## TASK DIRECTIONS
The lines below from the one with "[00:00:00.00 to 00:00:01.00]" up to and including the one with "[00:00:13.00 to 00:00:13.45]" are what you should set down, exactly and without pictures.

## TASK INPUT
———

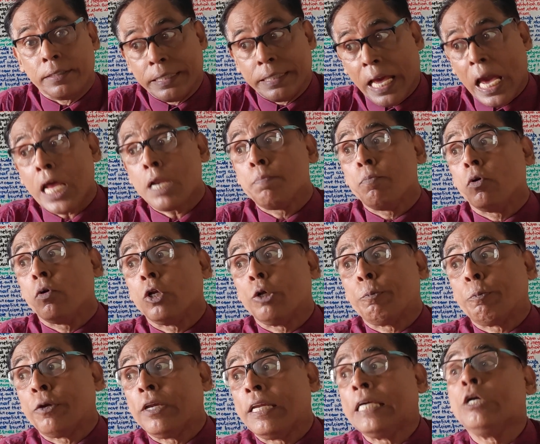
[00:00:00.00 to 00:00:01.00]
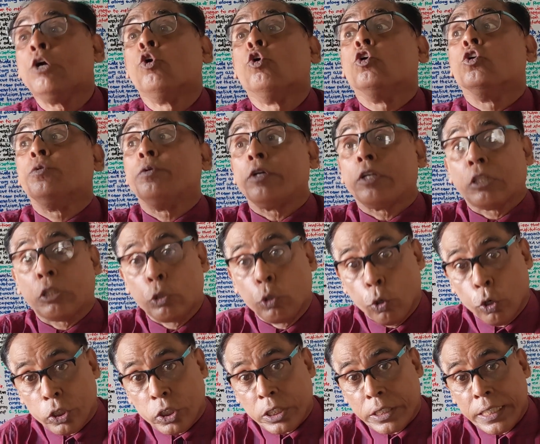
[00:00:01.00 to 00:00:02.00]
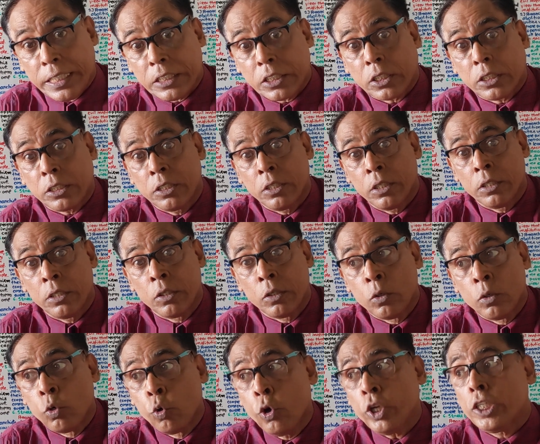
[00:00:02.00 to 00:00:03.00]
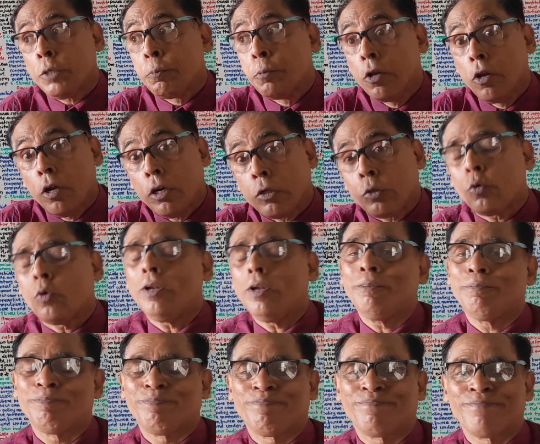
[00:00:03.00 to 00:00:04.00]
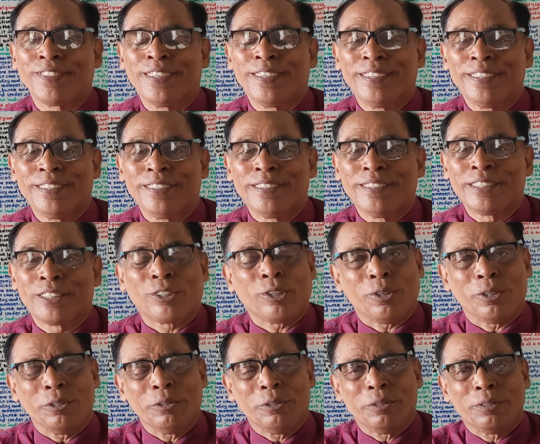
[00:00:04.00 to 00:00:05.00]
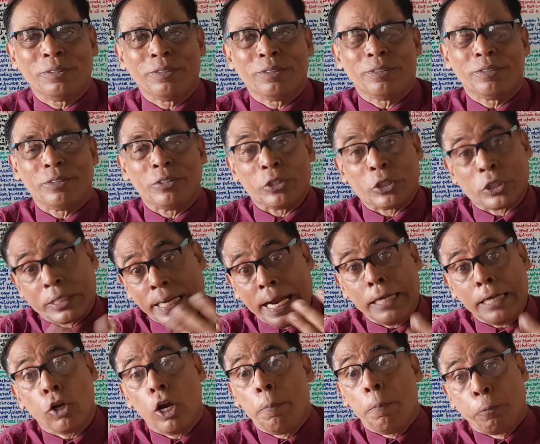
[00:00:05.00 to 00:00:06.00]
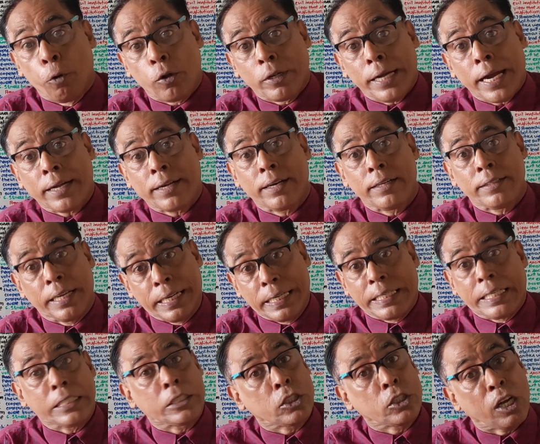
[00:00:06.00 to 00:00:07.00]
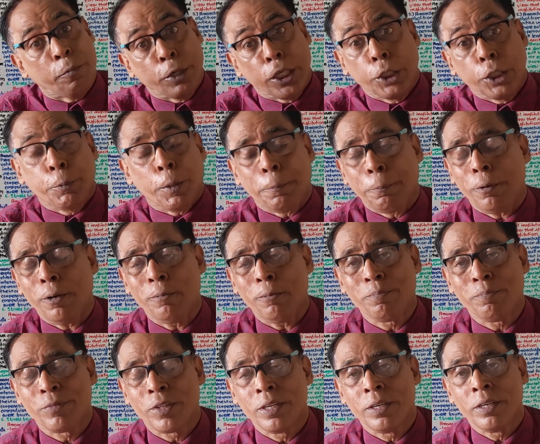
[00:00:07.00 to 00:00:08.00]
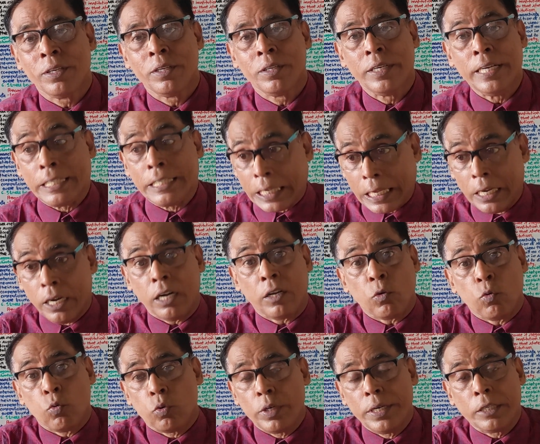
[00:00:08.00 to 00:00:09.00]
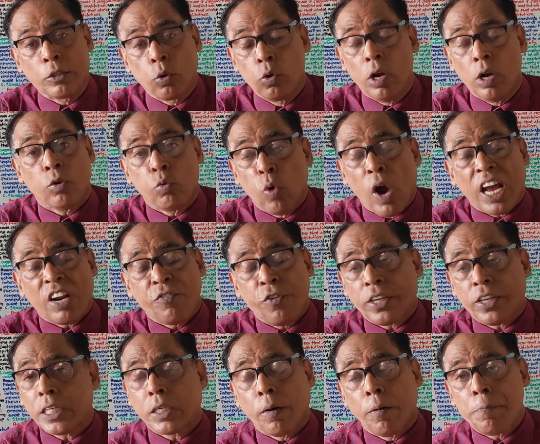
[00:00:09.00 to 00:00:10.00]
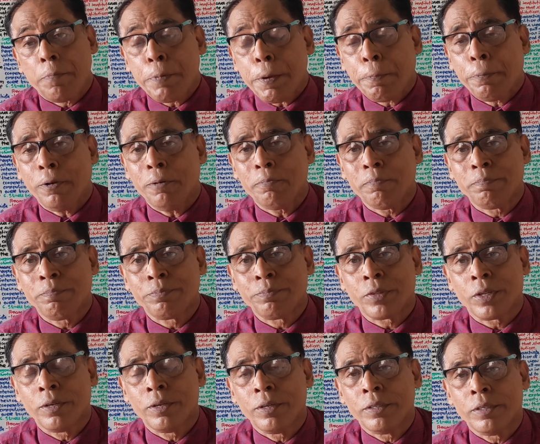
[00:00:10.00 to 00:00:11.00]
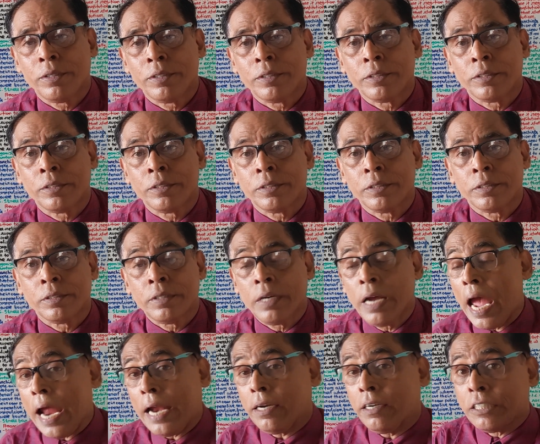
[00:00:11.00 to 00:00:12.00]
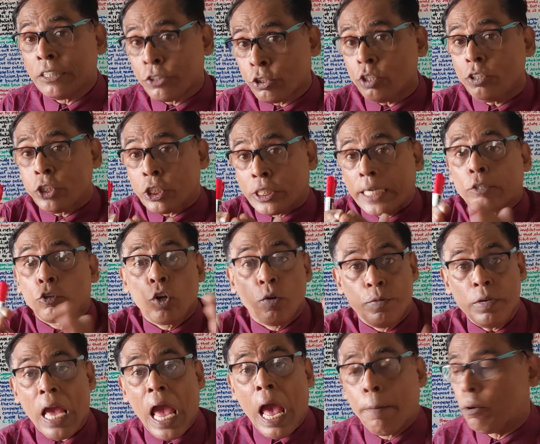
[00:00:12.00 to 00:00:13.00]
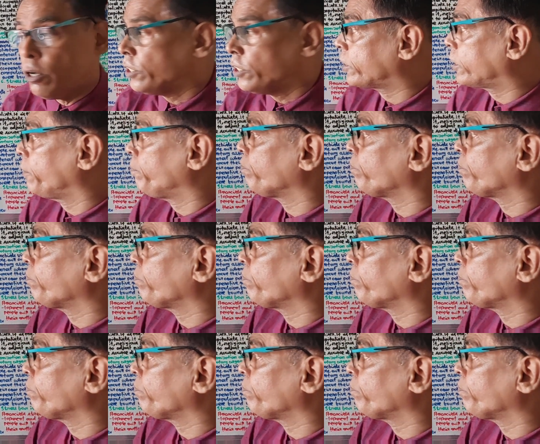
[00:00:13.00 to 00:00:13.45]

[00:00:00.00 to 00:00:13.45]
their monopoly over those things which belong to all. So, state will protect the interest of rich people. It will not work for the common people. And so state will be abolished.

———

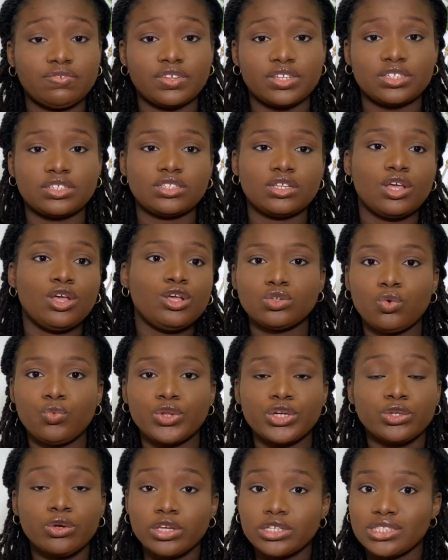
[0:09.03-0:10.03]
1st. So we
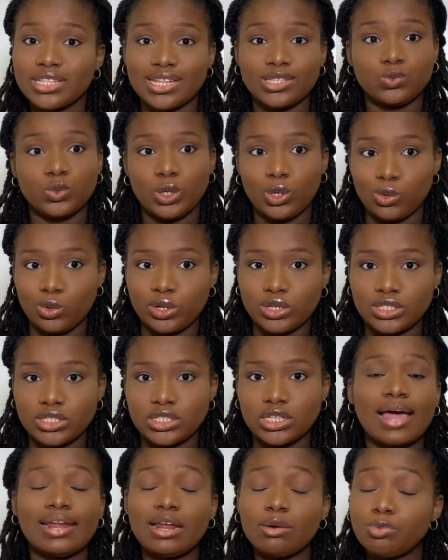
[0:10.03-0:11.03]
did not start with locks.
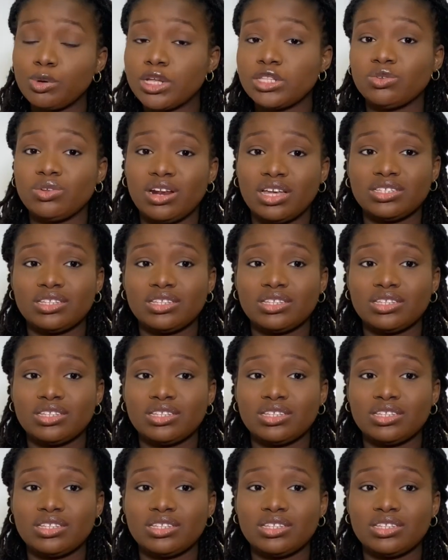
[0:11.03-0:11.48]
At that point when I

———

## SOLUTION FOR THIS PROBLEM
[00:00:00.00 to 00:00:01.00]
[00:00:01.00 to 00:00:02.00]
[00:00:02.00 to 00:00:03.00]
[00:00:03.00 to 00:00:04.00]
[00:00:04.00 to 00:00:05.00]
[00:00:05.00 to 00:00:06.00]
[00:00:06.00 to 00:00:07.00]
[00:00:07.00 to 00:00:08.00]
[00:00:08.00 to 00:00:09.00]
[00:00:09.00 to 00:00:10.00]
[00:00:10.00 to 00:00:11.00]
[00:00:11.00 to 00:00:12.00]
[00:00:12.00 to 00:00:13.00]
[00:00:13.00 to 00:00:13.45]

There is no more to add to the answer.